Born 1890, Widewater, Virginia
Died 1973, New York City
Hayden was born Peyton Cole Hedgeman in a small Virginia town roughly fifty miles southwest of Washington, DC. After moving to DC at age sixteen to live with an aunt, he took a job as a general laborer for the circus. In 1912 he enlisted in the military, but due to a mistaken reference letter, he was registered as Palmer Cole Hayden, a name he adopted as his own. By 1920 he had left the military, and he began to study painting—in New York City with Cooper Union art instructor Victor Perard and later in Boothbay Harbor, Maine, at the Commonwealth Art Colony. When Hayden traveled to Paris in 1927, his painting focus changed from seascapes to genre scenes of the thriving African diaspora in the French metropolis. Stylistically, he developed a more abstract approach that flattened the pictorial field and represented the human figure in ways that at times uneasily paralleled stereotypical portrayals of African Americans in popular culture.
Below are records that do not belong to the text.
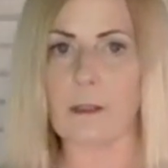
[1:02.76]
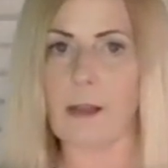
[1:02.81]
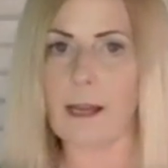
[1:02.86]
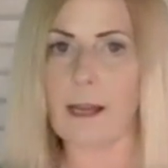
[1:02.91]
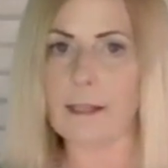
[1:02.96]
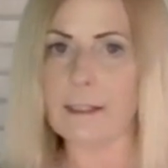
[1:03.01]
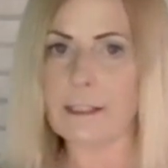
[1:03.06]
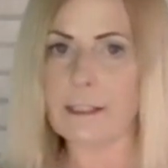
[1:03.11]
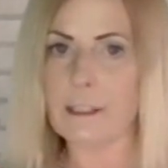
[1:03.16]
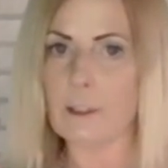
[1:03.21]

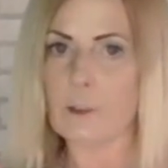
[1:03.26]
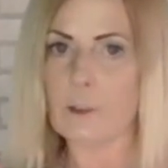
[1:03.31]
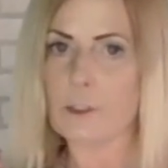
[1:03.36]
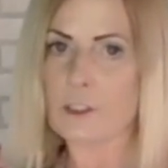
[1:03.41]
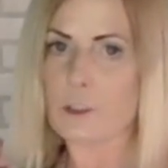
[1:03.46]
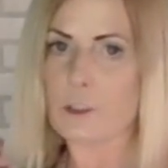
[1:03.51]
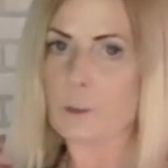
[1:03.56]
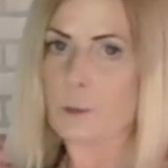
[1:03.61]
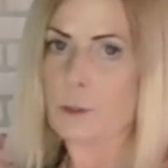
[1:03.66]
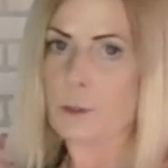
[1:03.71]
glide here
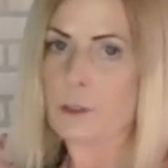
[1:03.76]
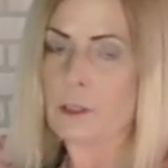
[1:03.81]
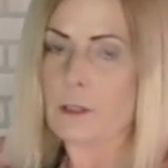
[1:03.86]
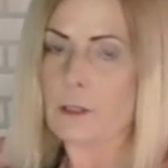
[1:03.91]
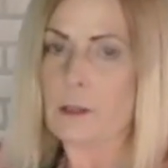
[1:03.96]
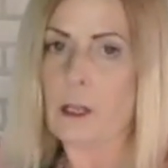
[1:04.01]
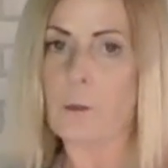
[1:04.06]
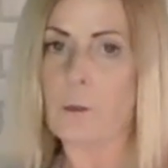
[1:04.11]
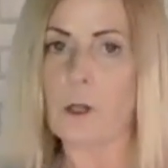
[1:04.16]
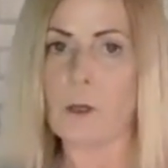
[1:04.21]
is to put the
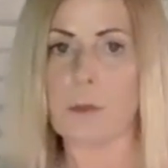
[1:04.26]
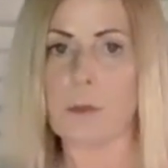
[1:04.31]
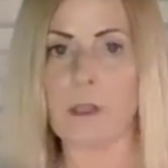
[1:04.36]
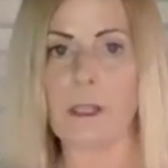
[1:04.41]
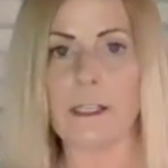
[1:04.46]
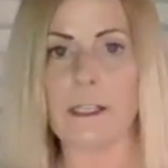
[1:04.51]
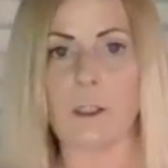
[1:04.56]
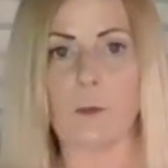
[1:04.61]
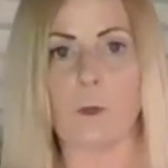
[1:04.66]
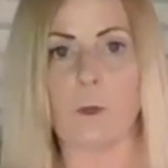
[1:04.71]
club on plane.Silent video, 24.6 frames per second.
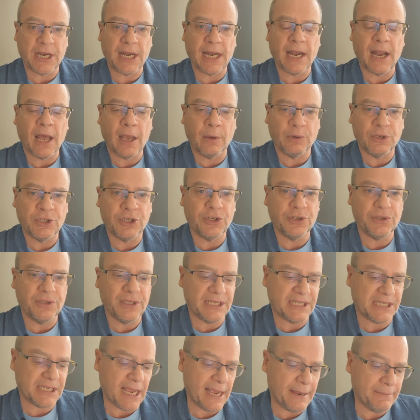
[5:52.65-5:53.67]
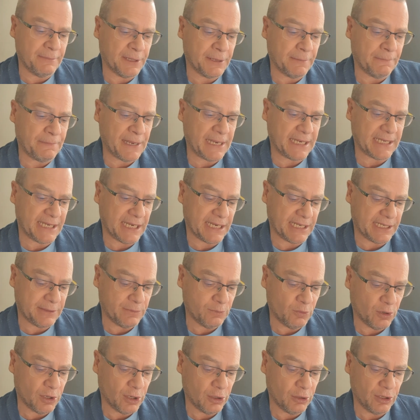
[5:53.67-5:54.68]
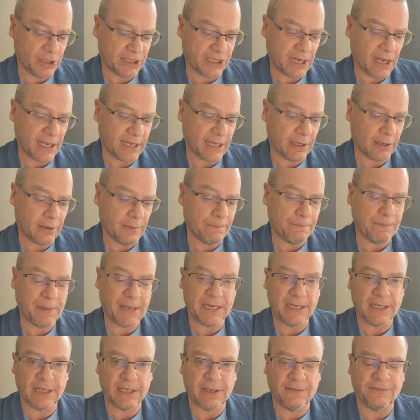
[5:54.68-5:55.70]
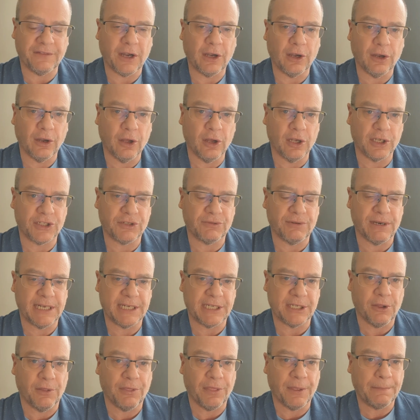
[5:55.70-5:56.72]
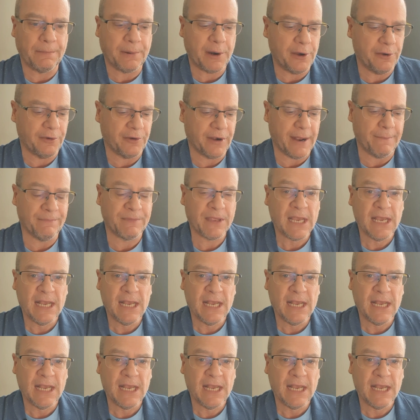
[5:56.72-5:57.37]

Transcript: and I would do the same at the pick six in what looks like a competitive last race on the program.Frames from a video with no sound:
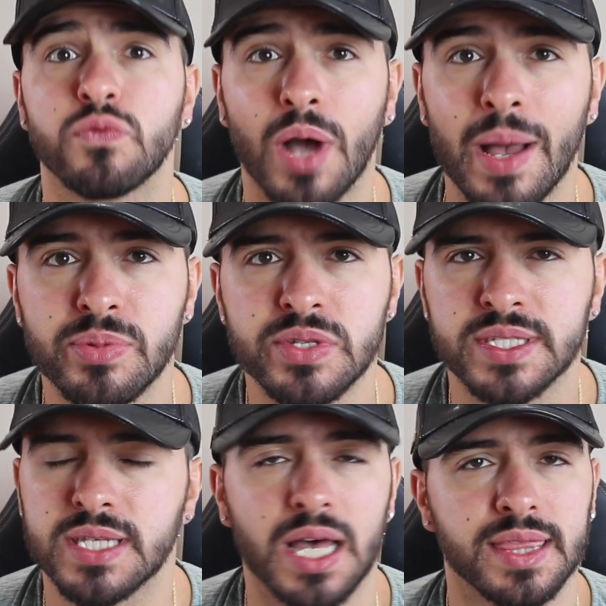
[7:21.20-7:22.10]
of what
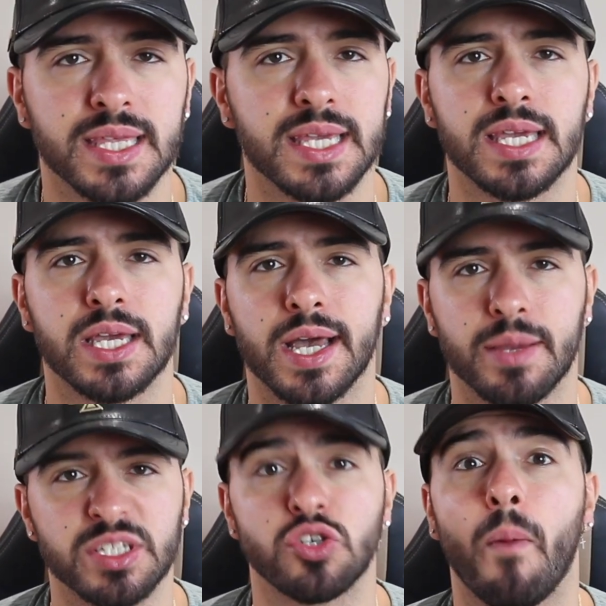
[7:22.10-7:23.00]
happens, I think
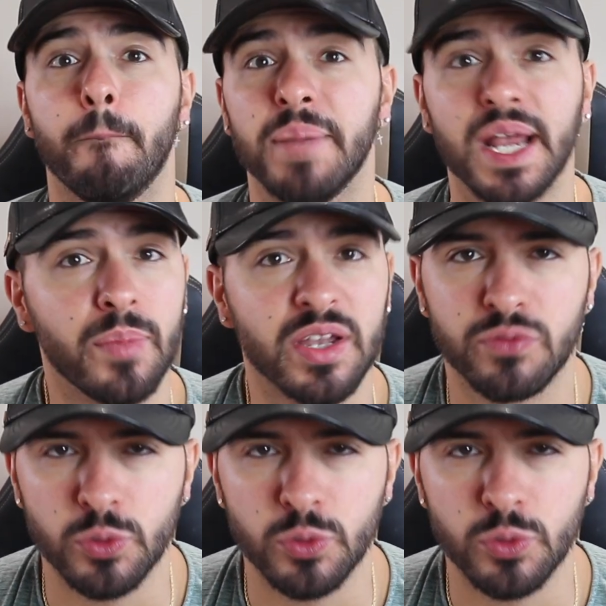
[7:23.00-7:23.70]
he's got a big, big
Returning to New York in 1932, Hayden continued to paint in this flat, faux-naïf style. Composing imaginary scenes of a sleeping child dreaming of the syncopated rhythms of jazz or of smartly dressed field workers singing among the crops, Hayden set out to document the significance of black folk music to cultural innovation. Hayden also ironically revisited his military enlistment around this time. In 10th Cavalry Trooper, he depicts one of the famed Buffalo Soldiers riding off for duty on a horse whose flattened form is reminiscent of a weathervane or carousel horse. With war imminent in 1939 and African Americans still struggling for equal rights, Hayden appears to parody any enthusiasm for voluntary enlistment. Invested in the stories and cultural practices that shaped black life in the early twentieth century, he created works that reflect diverse characteristics and histories of African Americans in the US.
Nicholas Miller
Leininger-Miller, Theresa. New Negro Artists in Paris: African American Painters and Sculptors in the City of Light, 1922–1934. New Brunswick, NJ: Rutgers University Press, 2001.
Wolfskill, Phoebe. “Caricature and the New Negro Art: Archibald Motley, Jr. and Palmer Hayden.” Art Bulletin 91, no. 3 (September 2009): 343–365.